Mars , the god of war, has been overcome by Venus , the goddess of love. Deprived of all weapons, carried by the fauns in the middle distance and portrayed as a nude figure, he embodies the "ideally beautiful" far from any defensiveness. Venus, on the other hand, is richly dressed like a young lady from a noble house and thus largely withdrawn from the realm of the erotic.

Interpretations

The picture can be interpreted as an allegory of the pacification of warlike action through love. Love, understood as a spiritual power in the sense of Plato , has overcome the horrors of war and violence: Venus tamed Mars, love has triumphed over violence. Ancient philosophy and Christian understanding of the world are linked in the Neoplatonic philosophy, which was cultivated in the Medici Florence, as Botticelli illustrates in his picture.

Piero di Cosimo: Venus, Mars and Cupid

reception

In the composition of his picture Venus, Mars and Amor , Piero di Cosimo , also a Cassone or Espalliera picture, created around 1505 in Florence, is based heavily on Botticelli's pictorial invention.
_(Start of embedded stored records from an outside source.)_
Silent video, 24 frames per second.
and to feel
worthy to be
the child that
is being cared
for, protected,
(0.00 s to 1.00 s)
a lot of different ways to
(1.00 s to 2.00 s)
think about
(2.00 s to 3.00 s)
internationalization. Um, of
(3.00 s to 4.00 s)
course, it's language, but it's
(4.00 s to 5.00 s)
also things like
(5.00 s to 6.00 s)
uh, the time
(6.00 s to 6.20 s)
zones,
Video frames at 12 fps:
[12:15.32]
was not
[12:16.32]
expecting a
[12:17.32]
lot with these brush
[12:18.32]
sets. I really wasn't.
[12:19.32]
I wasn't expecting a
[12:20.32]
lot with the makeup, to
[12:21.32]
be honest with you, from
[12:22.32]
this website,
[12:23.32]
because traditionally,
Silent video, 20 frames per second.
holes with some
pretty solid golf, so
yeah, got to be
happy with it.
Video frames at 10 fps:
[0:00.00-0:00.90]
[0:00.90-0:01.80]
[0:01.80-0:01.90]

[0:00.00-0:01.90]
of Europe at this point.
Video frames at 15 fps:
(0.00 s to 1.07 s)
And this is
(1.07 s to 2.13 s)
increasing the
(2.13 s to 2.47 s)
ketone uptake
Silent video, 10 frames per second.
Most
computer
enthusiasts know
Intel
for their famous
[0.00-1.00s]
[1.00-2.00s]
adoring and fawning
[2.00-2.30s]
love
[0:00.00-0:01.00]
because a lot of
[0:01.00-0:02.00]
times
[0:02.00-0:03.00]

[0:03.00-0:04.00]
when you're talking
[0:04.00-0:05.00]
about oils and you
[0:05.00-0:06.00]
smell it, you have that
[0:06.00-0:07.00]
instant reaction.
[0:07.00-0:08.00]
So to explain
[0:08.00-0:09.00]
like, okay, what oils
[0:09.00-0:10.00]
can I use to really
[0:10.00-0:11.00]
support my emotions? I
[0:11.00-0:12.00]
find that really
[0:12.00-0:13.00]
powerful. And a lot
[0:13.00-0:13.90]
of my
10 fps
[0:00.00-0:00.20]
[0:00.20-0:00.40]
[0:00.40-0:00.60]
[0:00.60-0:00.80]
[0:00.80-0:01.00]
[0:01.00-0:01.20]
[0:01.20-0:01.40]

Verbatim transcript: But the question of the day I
In Botticelli, however, all allusions to the love fraud of Mars and Venus, as told by Homer in his Odyssey , and which has become a frequently narrated subject in Western art, are missing .

literature

  • Manfred Wundram : Painting of the Renaissance. Edited by Ingo F. Walther. Benedikt Taschen Verlag, Cologne et al. 1997, ISBN 3-8228-8194-5 , p.
  • Hannelore Vorteilmann: Everyday life and celebrations. Florentine cassone and espallier painting from the time of Botticelli (= pictures in focus. ). National Museums in Berlin - Prussian Cultural Heritage, Berlin 2000, ISBN 3-88609-294-1 .
  • The late mythological images. In: Frank Zöllner : Botticelli . Beck, Munich 2009, ISBN 978-3-406-59112-9 , pp. 80-91.

Web links

Individual evidence

  1. Christina Acidini: For a blooming Florence. Botticelli's mythological images. In: Botticelli. Exhibition at the Städel Museum, Frankfurt am Main 2009, pp. 88–90.
  2. Lucius Cristante (ed. And transl .): Reposiani Concubitus Marti et Veneris. Rome 1999.